Dataset records section start
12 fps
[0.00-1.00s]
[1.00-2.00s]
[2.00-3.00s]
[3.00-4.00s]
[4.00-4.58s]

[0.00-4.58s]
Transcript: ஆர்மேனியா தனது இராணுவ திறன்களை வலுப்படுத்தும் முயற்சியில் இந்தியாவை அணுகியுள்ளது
Dataset records section end
Dataset records section start
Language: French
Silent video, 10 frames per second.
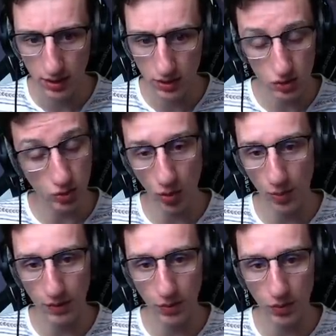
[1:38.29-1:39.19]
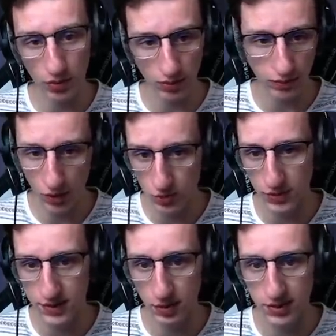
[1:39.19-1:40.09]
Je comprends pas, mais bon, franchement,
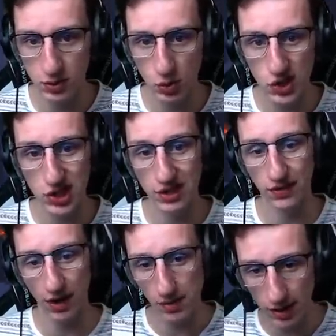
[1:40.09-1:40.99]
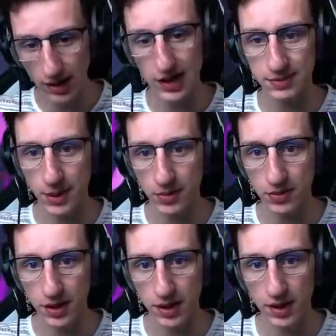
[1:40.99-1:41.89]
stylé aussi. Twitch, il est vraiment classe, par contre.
Dataset records section end
Only the lines above from the line with "[0.00-1.00s]" to the line with "Transcript: ஆர்மேனியா தனது", those two lines included, should be reproduced exactly.

[0.00-1.00s]
[1.00-2.00s]
[2.00-3.00s]
[3.00-4.00s]
[4.00-4.58s]

[0.00-4.58s]
Transcript: ஆர்மேனியா தனது இராணுவ திறன்களை வலுப்படுத்தும் முயற்சியில் இந்தியாவை அணுகியுள்ளது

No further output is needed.